A talk by Adrian Hall on the mechanism of glacial erosion with new evidence obtained from the Loch Eriboll area.
Loch Eriboll is an amazing landscape fashioned by Ice Age glaciers. On Cranstackie, the ice was cold and slow-moving, and only weakly erosive, incapable of removing delicate summit tors. Along the valley floor, thick, warm and sliding ice removed many tens of metres of rock. The ancient Lewisian gneisses and the overlying Cambrian quartzites carry distinct sets of glacial markings and landforms that illustrate how rock properties influence erosion patterns. We find much evidence of glacial abrasion and plucking, the two processes of glacial erosion what we learned about at school. But there’s evidence at Eriboll for a very different and highly effective process mechanism – glacial ripping – driven by meltwater trapped under the glacier reaching very high pressure. Register below to find out more.

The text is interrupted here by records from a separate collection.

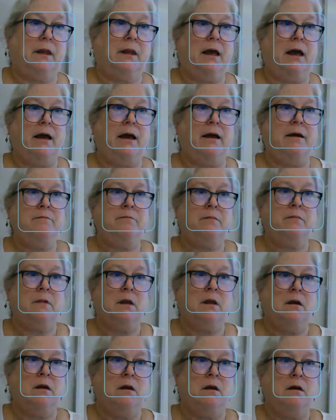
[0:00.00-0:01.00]
Okay.
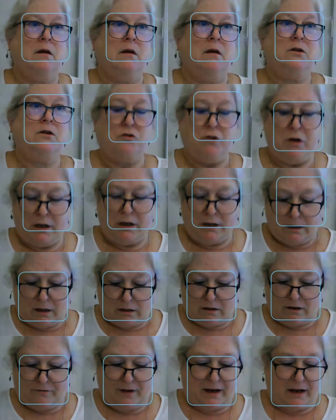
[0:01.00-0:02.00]
Streak
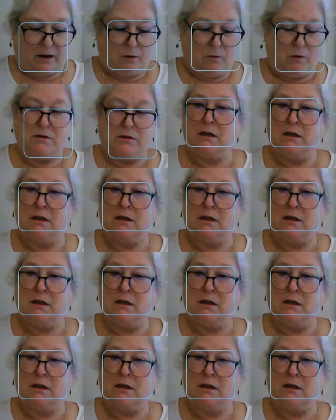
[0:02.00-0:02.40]
color, if any. Well, it's a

Adrian Hall is a geomorphologist based in Edinburgh. His research over the last 40 years has explored the wonderful diversity of landscapes and landforms found in Scotland, extending from below sea level to the mountain tops. At Stockholm University, he drew attention to some of the oldest landscapes on Earth found in Finland, to the geologically-recent erosion of the Baltic basin and to patterns of glacial erosion on old landsurfaces in Sweden,. He is currently part of a team working on the origins of the strandflat in Norway.